Thursday, January 31, 2013

Touchdown Taco Dip

Here is the scene. You've mentally committed to staying as much on track as you possibly can for the Super Bowl. You've come bearing light (or as I call it "diet") beer and a I-can-do-this attitude. Then you spot it. Taco dip in all of its cool, creamy goodness. It may be one of the most popular items to grace the snack line at a party. It has lettuce AND tomato on it, that has to count for something. (Stop right there, do not head down that road. This is not proper rationalization in the taco dip is healthy arguement.)

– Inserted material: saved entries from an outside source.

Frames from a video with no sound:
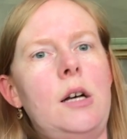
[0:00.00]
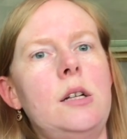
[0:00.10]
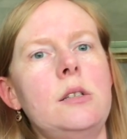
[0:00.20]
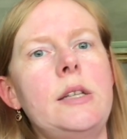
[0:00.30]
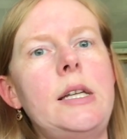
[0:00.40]

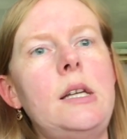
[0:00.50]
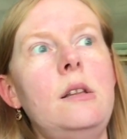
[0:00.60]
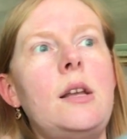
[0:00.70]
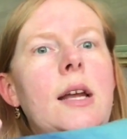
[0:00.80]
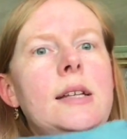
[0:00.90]
linen
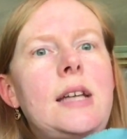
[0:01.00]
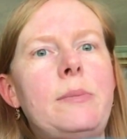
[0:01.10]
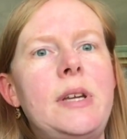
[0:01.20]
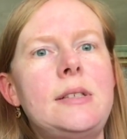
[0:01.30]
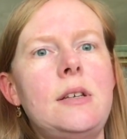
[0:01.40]
that I dyed
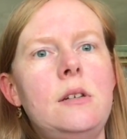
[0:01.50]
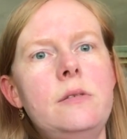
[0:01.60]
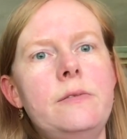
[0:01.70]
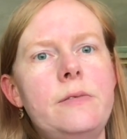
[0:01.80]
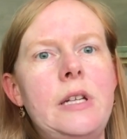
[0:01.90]

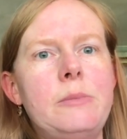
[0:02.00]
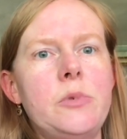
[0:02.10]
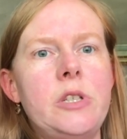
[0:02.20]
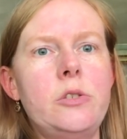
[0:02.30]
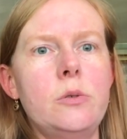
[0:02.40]
myself, and I'm
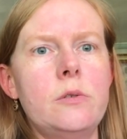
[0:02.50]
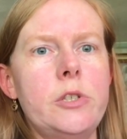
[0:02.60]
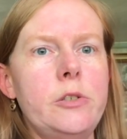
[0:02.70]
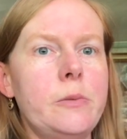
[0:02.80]
doing 2/2.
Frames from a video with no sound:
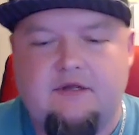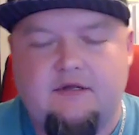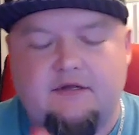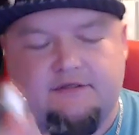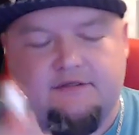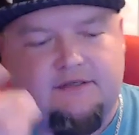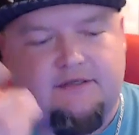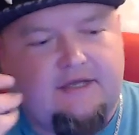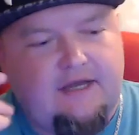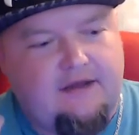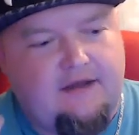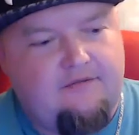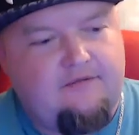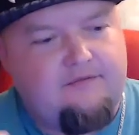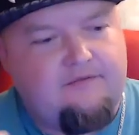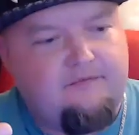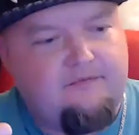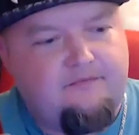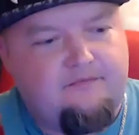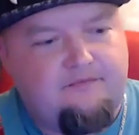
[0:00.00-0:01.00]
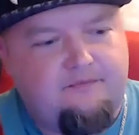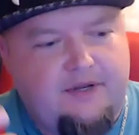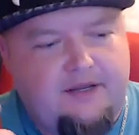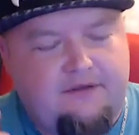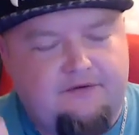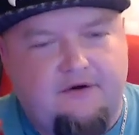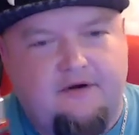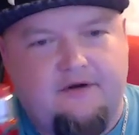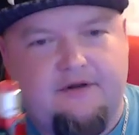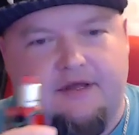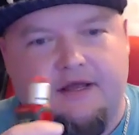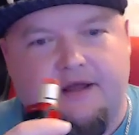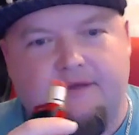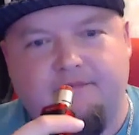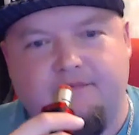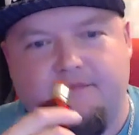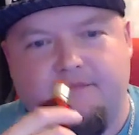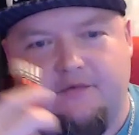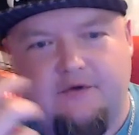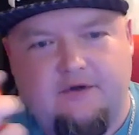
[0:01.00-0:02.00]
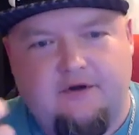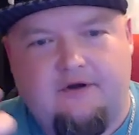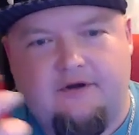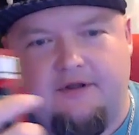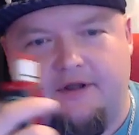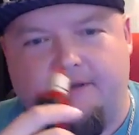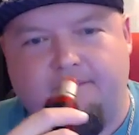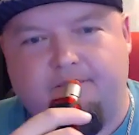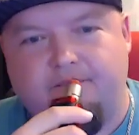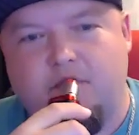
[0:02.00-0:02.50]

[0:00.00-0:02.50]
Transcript: So yeah, Panther RDA, good RDA.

Taco dip can easily be tweaked into a healthier form by using light or fat-free cream cheese. But why stop there? Many things can be added, and some things substituted, to make the healthiest taco dip you've ever tasted. With this mindset, I have created Touchdown Taco Dip.



What You Need:
1 1/2 cups of Guacamole (pre-made or if you have the time, make your own)
1- 8 oz Package of Fat-Free or Light Cream Cheese
2 tsp of Cumin, dried
1/2 Tbsp of Cilantro, dried
1 Tbsp of Chipotle Chili Seasoning  
1/2 cup of Reduced Fat, Shredded Mexican Cheese
1 cup of Grape Tomatoes, halved
1 cup of Black Beans

What To Do:
Put the cream cheese in a bowl and mix in the cumin, cilantro, and chili seasoning until the cream cheese mixture looks uniform. Next, spread the mixture on the center of a plate. Outline the cream cheese mixture with the guacamole. Sprinkle the top of the dip with the shredded cheese, tomatoes, and black beans. Serve with tortilla chips. (Please note: Hippie Chips will not withstand the weight of this thick dip. Instead, use whole grain tortilla chips in order to get more whole grains. I can attest that Garden of Eatin's Multi Grain Tortilla Chips did the job quite well.)

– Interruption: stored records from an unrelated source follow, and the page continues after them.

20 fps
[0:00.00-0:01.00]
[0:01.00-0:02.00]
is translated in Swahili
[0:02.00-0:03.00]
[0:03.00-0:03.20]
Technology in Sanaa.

More whole nutrition and prettier than what you'll find at the store, too!
   

   

Tuesday, January 29, 2013

Hippie Chips

The end is near. No, not the apocalypse but rather the end of football season. Yes folks, this is the last weekend to waste away a Sunday on a couch or in an crowded establishment with fellow yelling fans. This Sunday, many people will be hosting or headed to Super Bowl parties for one last excuse to gather and indulge in bar food and drinks. This is the time of year when most people are about to give in, or in some cases abandon, their New Years Resolutions. Come on, what is a Super Bowl Party without chips, dip, meat treats, and drinks?  

A pretty lame one, especially if you have no interest in either team winning this year's game. I challenge you to not give in to the temptation of the Super Bowl party.  Let's try this year not to have the snacks and drinks at your party match what is seen on TV commercials. 

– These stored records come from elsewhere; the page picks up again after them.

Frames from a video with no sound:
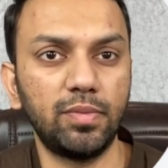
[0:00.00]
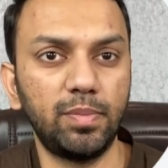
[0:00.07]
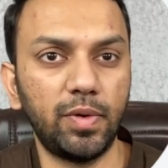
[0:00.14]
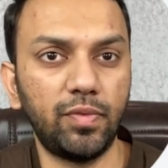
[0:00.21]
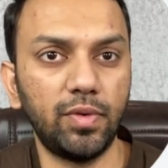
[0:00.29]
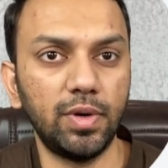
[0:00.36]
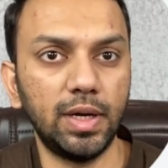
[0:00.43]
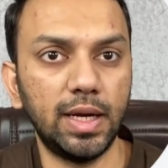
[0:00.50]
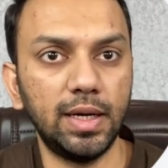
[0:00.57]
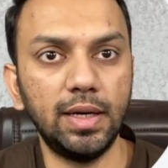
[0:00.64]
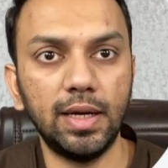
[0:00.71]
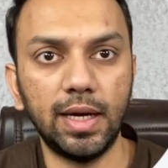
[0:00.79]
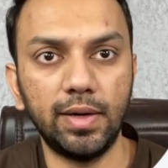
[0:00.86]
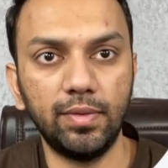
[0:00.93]
before
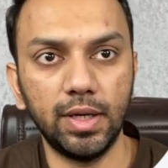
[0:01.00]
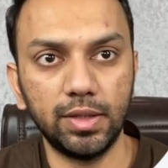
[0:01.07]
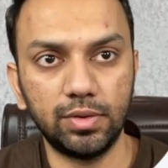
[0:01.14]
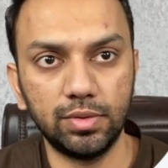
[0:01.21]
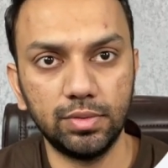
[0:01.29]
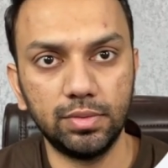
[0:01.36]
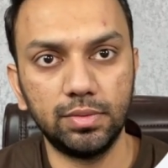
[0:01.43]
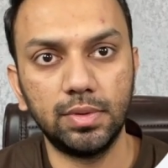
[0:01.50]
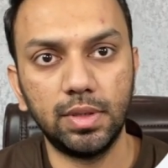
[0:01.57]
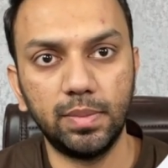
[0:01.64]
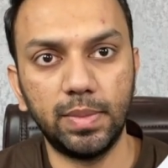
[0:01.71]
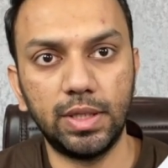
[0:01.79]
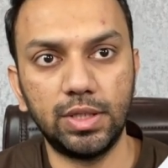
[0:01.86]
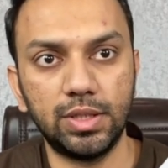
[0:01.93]
that I would like
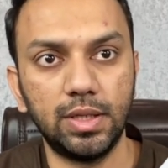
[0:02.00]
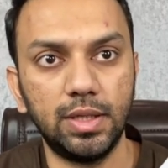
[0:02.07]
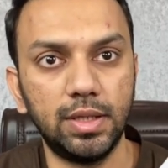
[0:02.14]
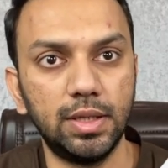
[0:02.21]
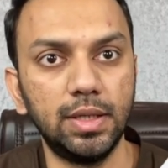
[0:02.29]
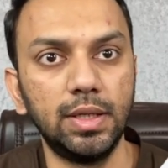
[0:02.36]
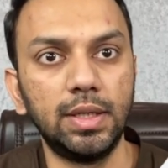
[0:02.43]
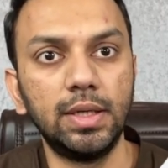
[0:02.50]
to mention here,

In order to help you accomplish this, I have devised a few snacks that can easily fill your party plates and your nutrition tank. Today, I'm starting with something simple: the kale chip. Or as I will refer to it, the Hippie Chip.

What You Need:
1 Pack of Kale
1 Tablespoon of Olive Oil
Salt, to taste

What To Do:

Preheat the oven to 350 degrees. Wash the kale and dry it thoroughly. Cut off the stems (if it has any) and tear the kale into "chip" size pieces. Spray a baking sheet with cooking spray and place the kale on the sheet. Next drizzle the olive oil over the kale, mix it in, and sprinkle with salt. I used Black Diamond salt, but any salt will do. 

 
Not sure if this a kale on a baking sheet or a train set.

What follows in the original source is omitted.